Doença Arterial Periférica: Classificação de Fontaine e Claudicação

UEPA - Universidade do Estado do Pará - Belém — Prova 2023

Enunciado

Um homem de 70 anos, tabagista e hipertenso, queixa-se de dor na panturrilha direita que se manifesta ao caminhar cerca de 50 metros, aliviando imediatamente ao parar a caminhada. Ao exame físico percebem-se pulsos femoral presente e poplíteo e distais ausentes. Este caso, é classificado como:

Alternativas

  1. A) Fontaine 4
  2. B) Fontaine 2
  3. C) CEAP C2
  4. D) CEAP C4
  5. E) Rutherford 2

Pérola Clínica

Claudicação intermitente = Fontaine II. Dor ao caminhar que alivia com repouso.

Resumo-Chave

A classificação de Fontaine é amplamente utilizada para estadiar a doença arterial periférica (DAP). A claudicação intermitente, caracterizada por dor muscular induzida pelo exercício e aliviada pelo repouso, corresponde ao estágio II. O estágio I é assintomático, e os estágios III e IV indicam isquemia crítica do membro.

Contexto Educacional

A Doença Arterial Periférica (DAP) é uma manifestação comum da aterosclerose sistêmica, afetando as artérias dos membros, mais frequentemente os inferiores. É uma condição progressiva que pode levar à isquemia crítica do membro e aumentar o risco de eventos cardiovasculares maiores. O reconhecimento precoce e a classificação adequada são fundamentais para o manejo e prognóstico.

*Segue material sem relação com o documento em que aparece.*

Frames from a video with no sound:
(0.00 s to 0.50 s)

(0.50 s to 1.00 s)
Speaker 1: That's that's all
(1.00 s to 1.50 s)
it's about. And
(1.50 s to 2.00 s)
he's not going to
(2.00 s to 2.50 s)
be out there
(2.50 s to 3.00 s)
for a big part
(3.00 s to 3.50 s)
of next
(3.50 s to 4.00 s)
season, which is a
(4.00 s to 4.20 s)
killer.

A classificação de Fontaine é uma ferramenta essencial para estadiar a gravidade da DAP. O estágio II, caracterizado pela claudicação intermitente, é o mais comum na apresentação inicial. A claudicação é uma dor tipo cãibra que surge com o esforço e melhora com o repouso, refletindo um desequilíbrio entre a oferta e a demanda de oxigênio nos músculos. A distância percorrida até o surgimento da dor é um indicador da gravidade. O diagnóstico da DAP baseia-se na anamnese, exame físico (palpação de pulsos, ausculta de sopros, inspeção de pele) e exames complementares como o índice tornozelo-braquial (ITB). O tratamento envolve controle dos fatores de risco (cessação do tabagismo, controle de diabetes e hipertensão), exercícios físicos supervisionados, terapia medicamentosa (antiplaquetários, cilostazol) e, em casos mais avançados, revascularização cirúrgica ou endovascular. A progressão para os estágios III e IV (dor em repouso e lesões tróficas) indica isquemia crítica do membro, com alto risco de amputação.

Perguntas Frequentes

Quais são os estágios da classificação de Fontaine para Doença Arterial Periférica?

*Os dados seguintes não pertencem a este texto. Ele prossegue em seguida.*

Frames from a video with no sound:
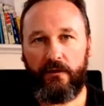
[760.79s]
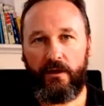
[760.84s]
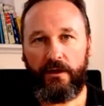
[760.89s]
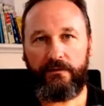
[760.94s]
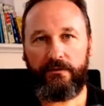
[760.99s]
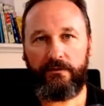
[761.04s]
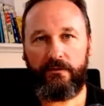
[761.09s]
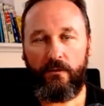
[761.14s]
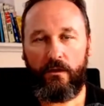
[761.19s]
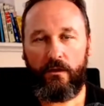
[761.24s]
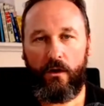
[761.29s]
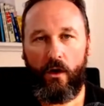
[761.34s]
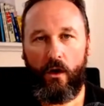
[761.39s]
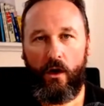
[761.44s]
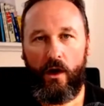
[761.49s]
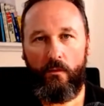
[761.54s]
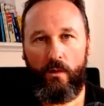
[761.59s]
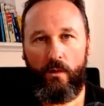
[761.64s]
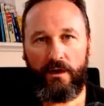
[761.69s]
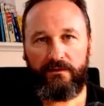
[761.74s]
Like,
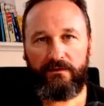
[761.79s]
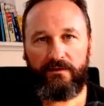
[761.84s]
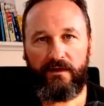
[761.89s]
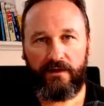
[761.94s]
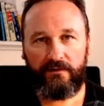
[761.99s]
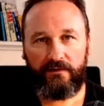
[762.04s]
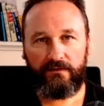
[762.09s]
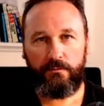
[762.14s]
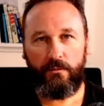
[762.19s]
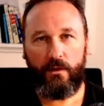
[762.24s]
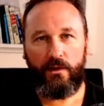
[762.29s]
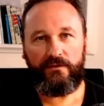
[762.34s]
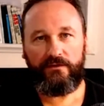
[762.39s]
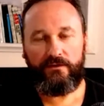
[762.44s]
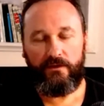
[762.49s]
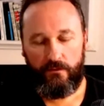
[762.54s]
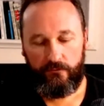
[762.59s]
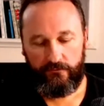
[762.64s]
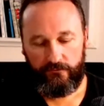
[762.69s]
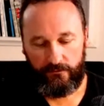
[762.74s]
I once asked
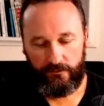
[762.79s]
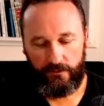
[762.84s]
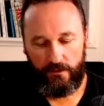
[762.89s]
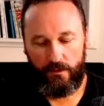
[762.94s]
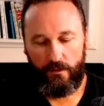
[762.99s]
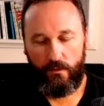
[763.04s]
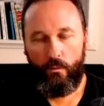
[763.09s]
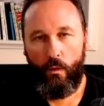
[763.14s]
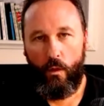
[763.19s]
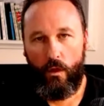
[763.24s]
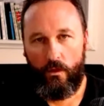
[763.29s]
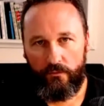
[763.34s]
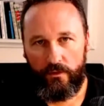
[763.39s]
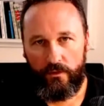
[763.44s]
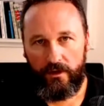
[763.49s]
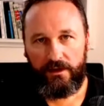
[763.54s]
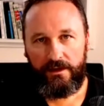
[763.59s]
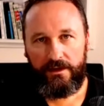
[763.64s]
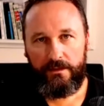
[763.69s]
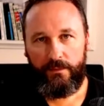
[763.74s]
myself, what
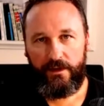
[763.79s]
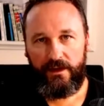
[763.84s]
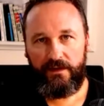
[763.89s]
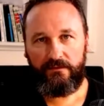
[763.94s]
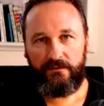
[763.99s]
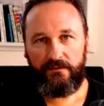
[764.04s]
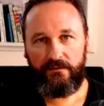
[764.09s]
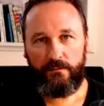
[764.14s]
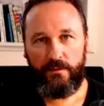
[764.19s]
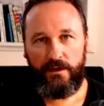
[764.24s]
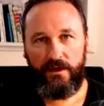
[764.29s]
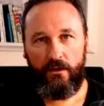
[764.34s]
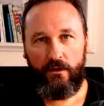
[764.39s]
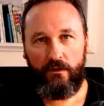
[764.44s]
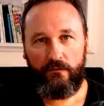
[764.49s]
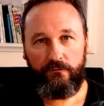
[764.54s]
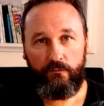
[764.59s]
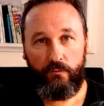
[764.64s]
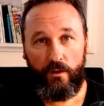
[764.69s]
really pisses me off?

A classificação de Fontaine divide a DAP em quatro estágios: I (assintomático), II (claudicação intermitente, subdividida em IIa para >200m e IIb para <200m), III (dor em repouso) e IV (lesões tróficas, como úlceras ou gangrena).

O que é claudicação intermitente e qual sua importância clínica?

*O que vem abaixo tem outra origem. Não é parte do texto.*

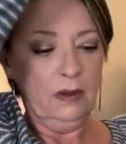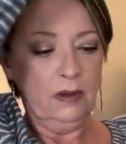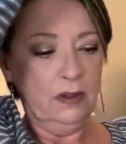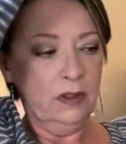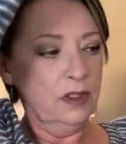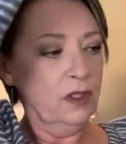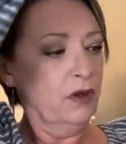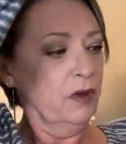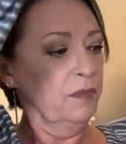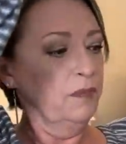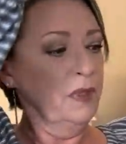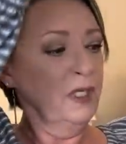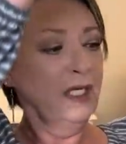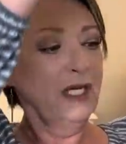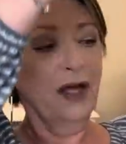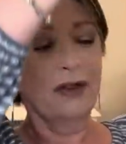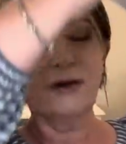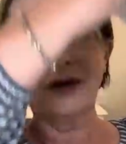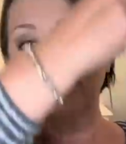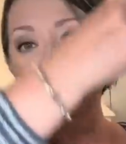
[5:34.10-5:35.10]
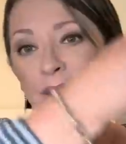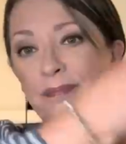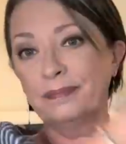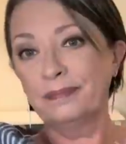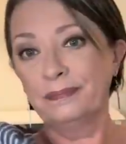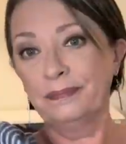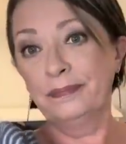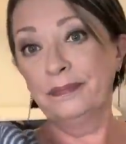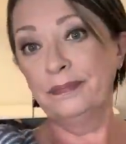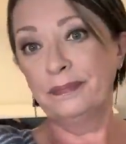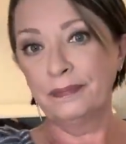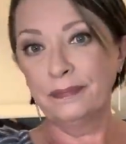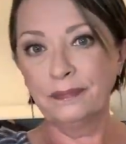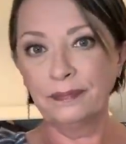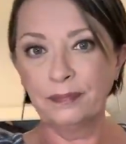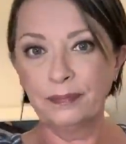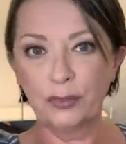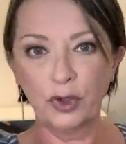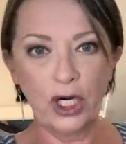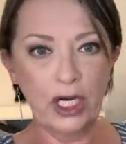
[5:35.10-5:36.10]
So another
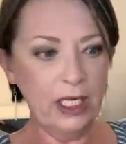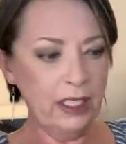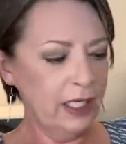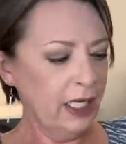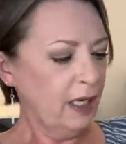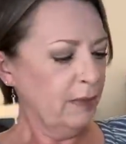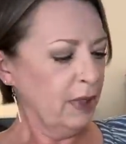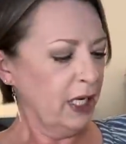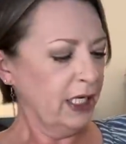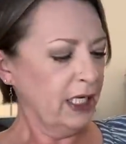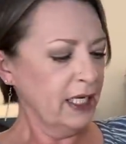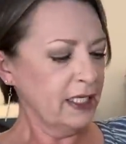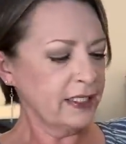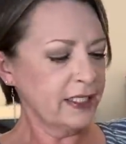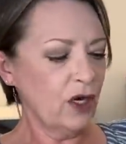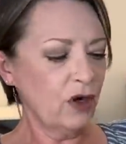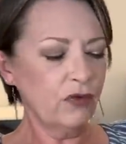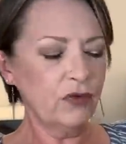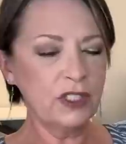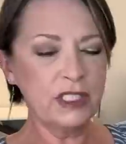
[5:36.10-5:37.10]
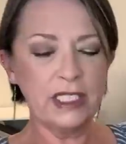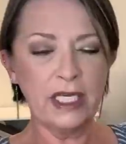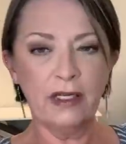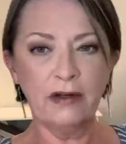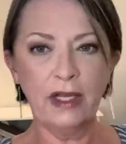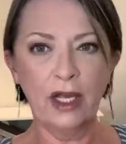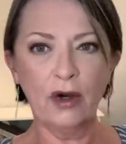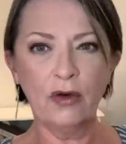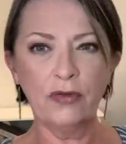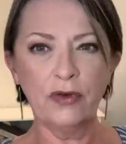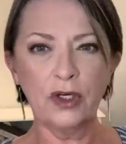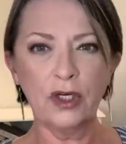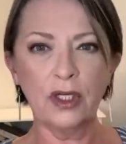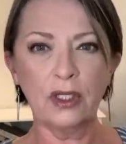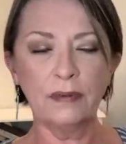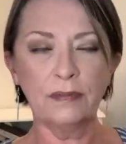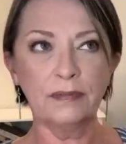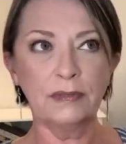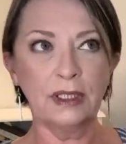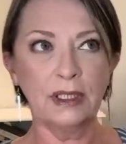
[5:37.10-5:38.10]
brand name, I guess, Alfred, Alfred,
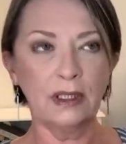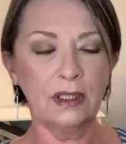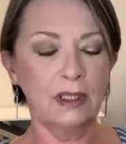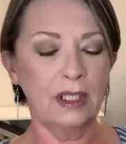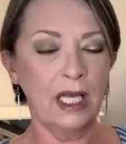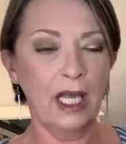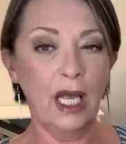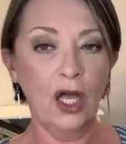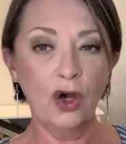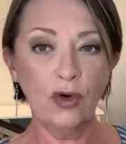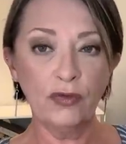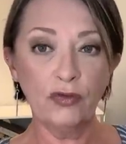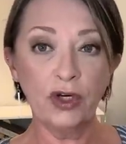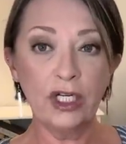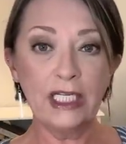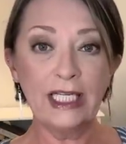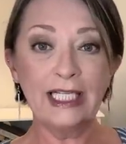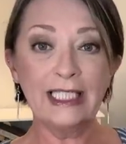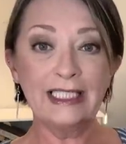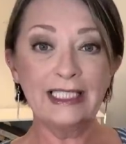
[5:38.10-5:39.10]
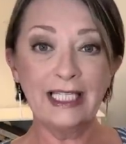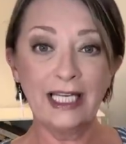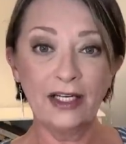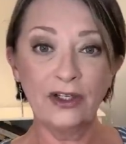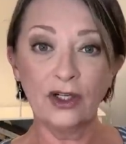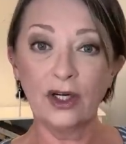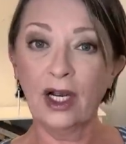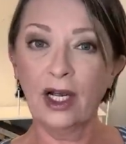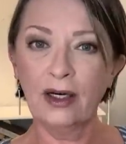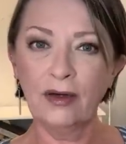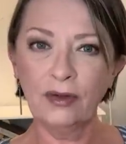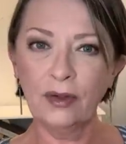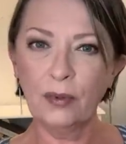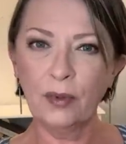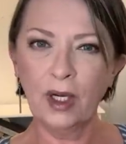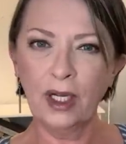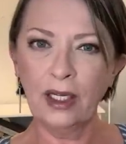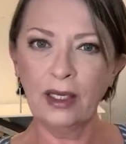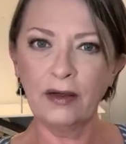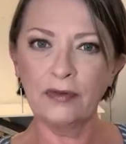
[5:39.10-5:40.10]
Alfred Dunner. I don't know
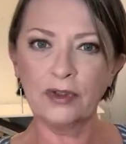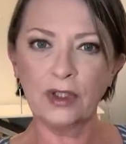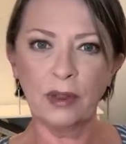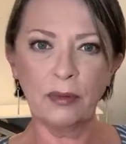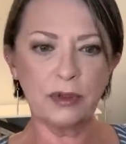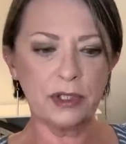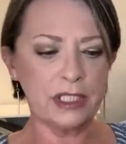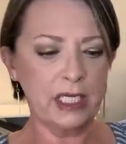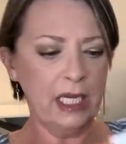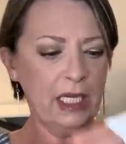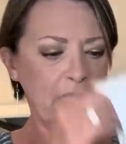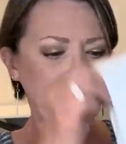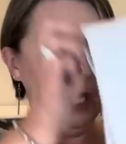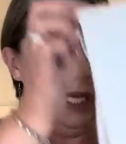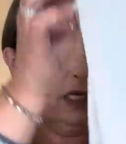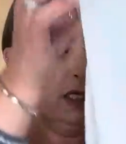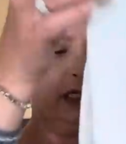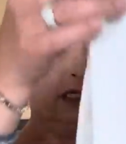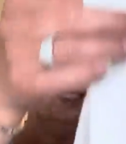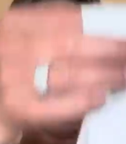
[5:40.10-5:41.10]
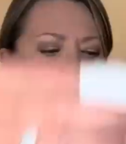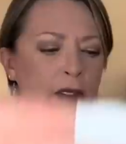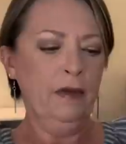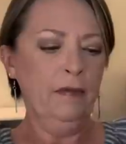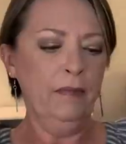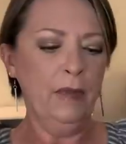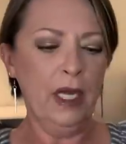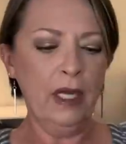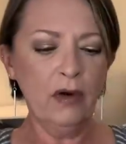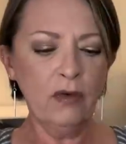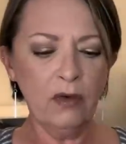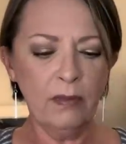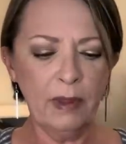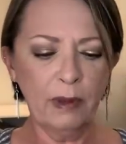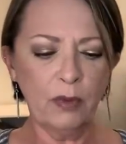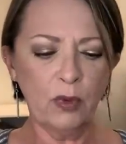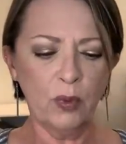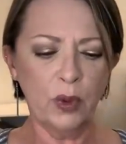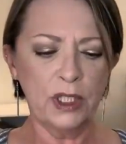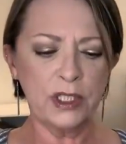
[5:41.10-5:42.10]
why I have trouble saying that. I don't
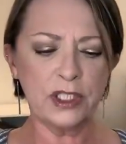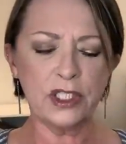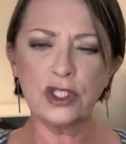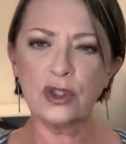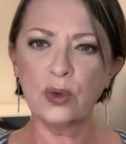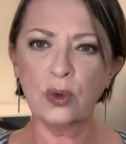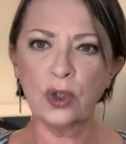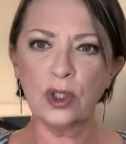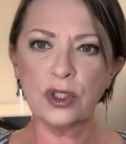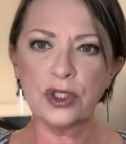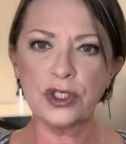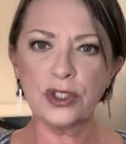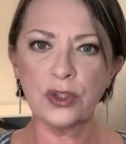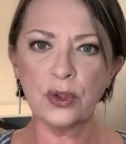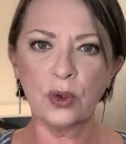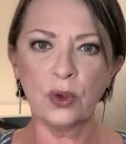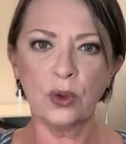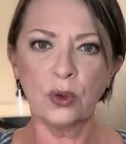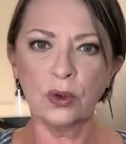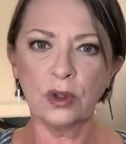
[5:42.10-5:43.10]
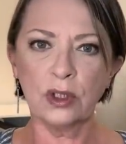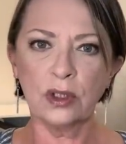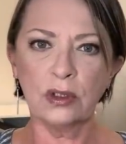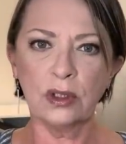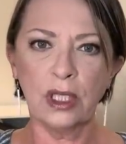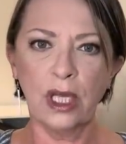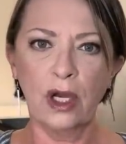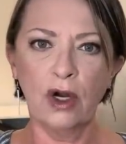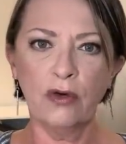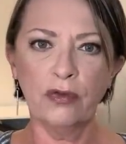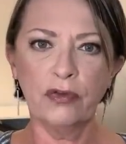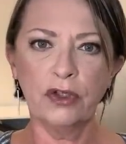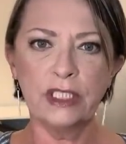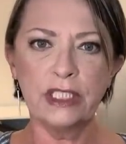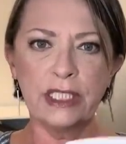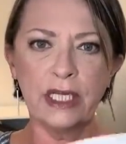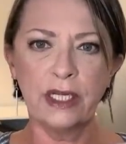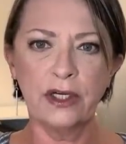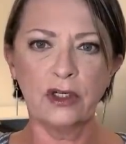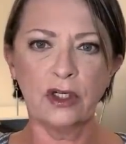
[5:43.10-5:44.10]
remember what store sold Alfred
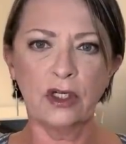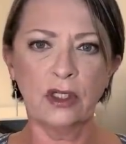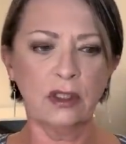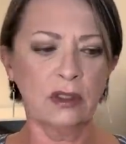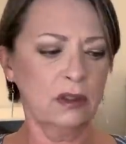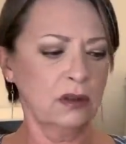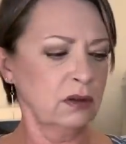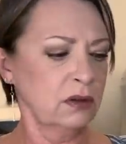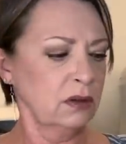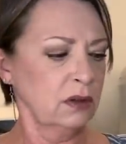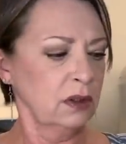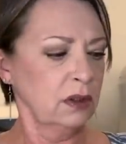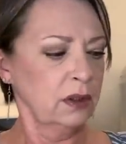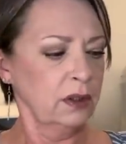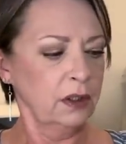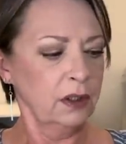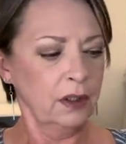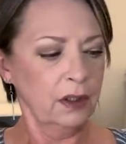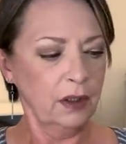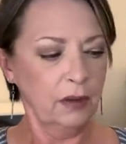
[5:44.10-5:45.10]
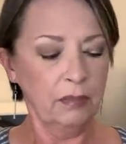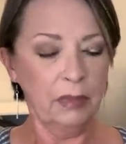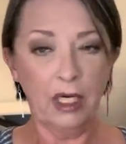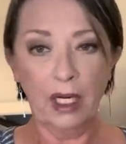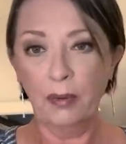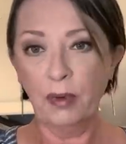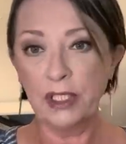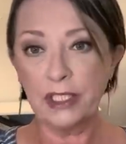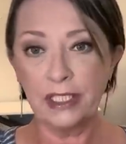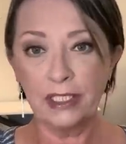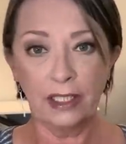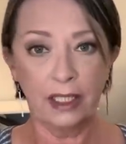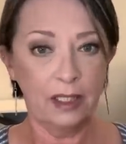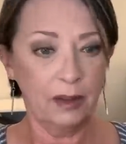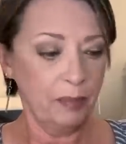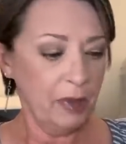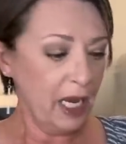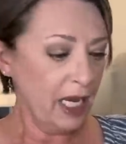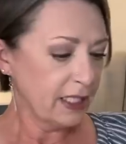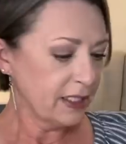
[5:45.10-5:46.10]
Dunner, but I wasn't going
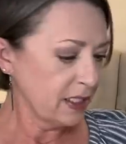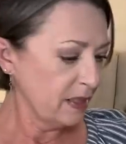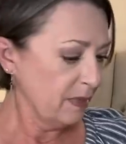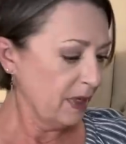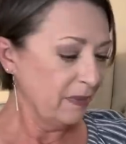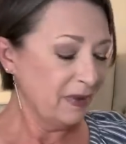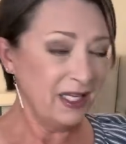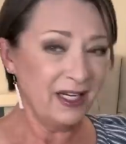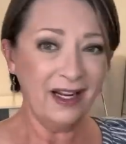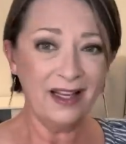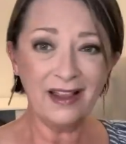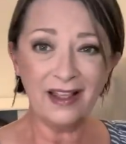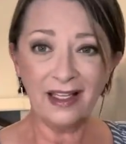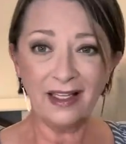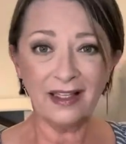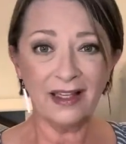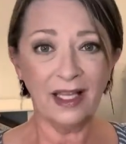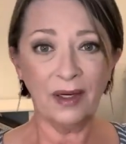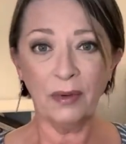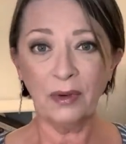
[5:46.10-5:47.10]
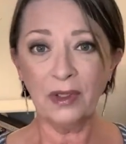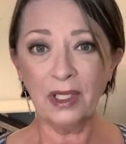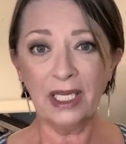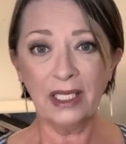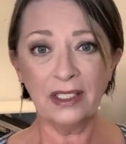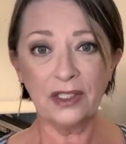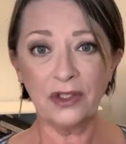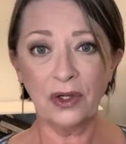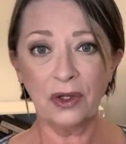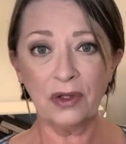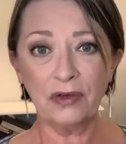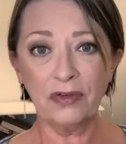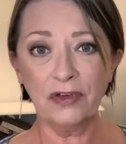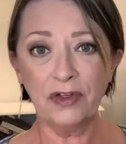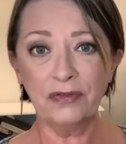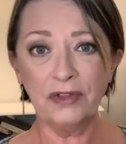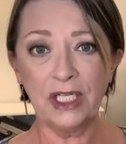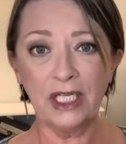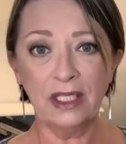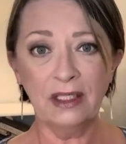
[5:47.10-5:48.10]
to pass them up. And I think they were like a dollar
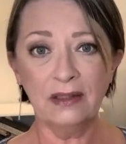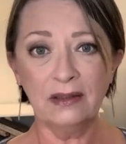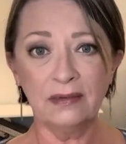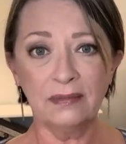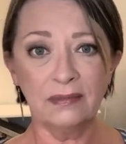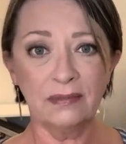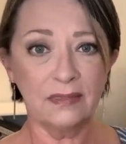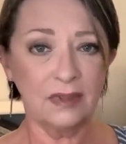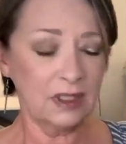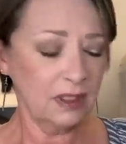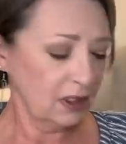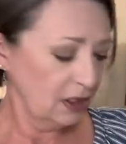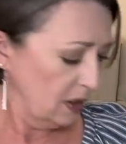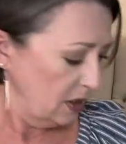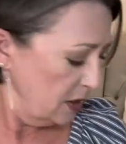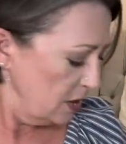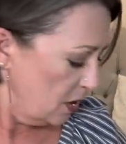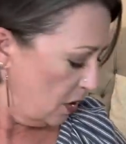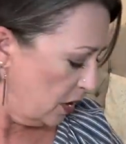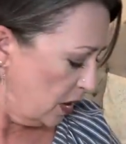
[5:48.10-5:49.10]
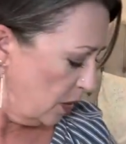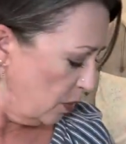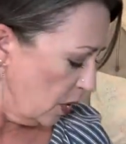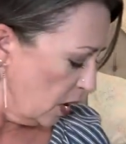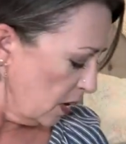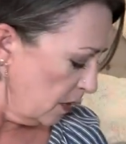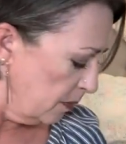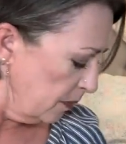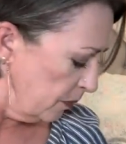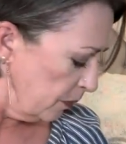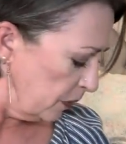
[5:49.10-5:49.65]
fifty is all they were.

Claudicação intermitente é uma dor muscular (geralmente na panturrilha, coxa ou glúteo) que ocorre durante o exercício e é aliviada pelo repouso. É o sintoma clássico da DAP e indica um fluxo sanguíneo insuficiente para atender às demandas metabólicas do músculo durante a atividade.

Quais são os fatores de risco para Doença Arterial Periférica?

Os principais fatores de risco para DAP são tabagismo, diabetes mellitus, hipertensão arterial sistêmica, dislipidemia, idade avançada e histórico familiar de doença cardiovascular. O tabagismo é o fator de risco mais potente.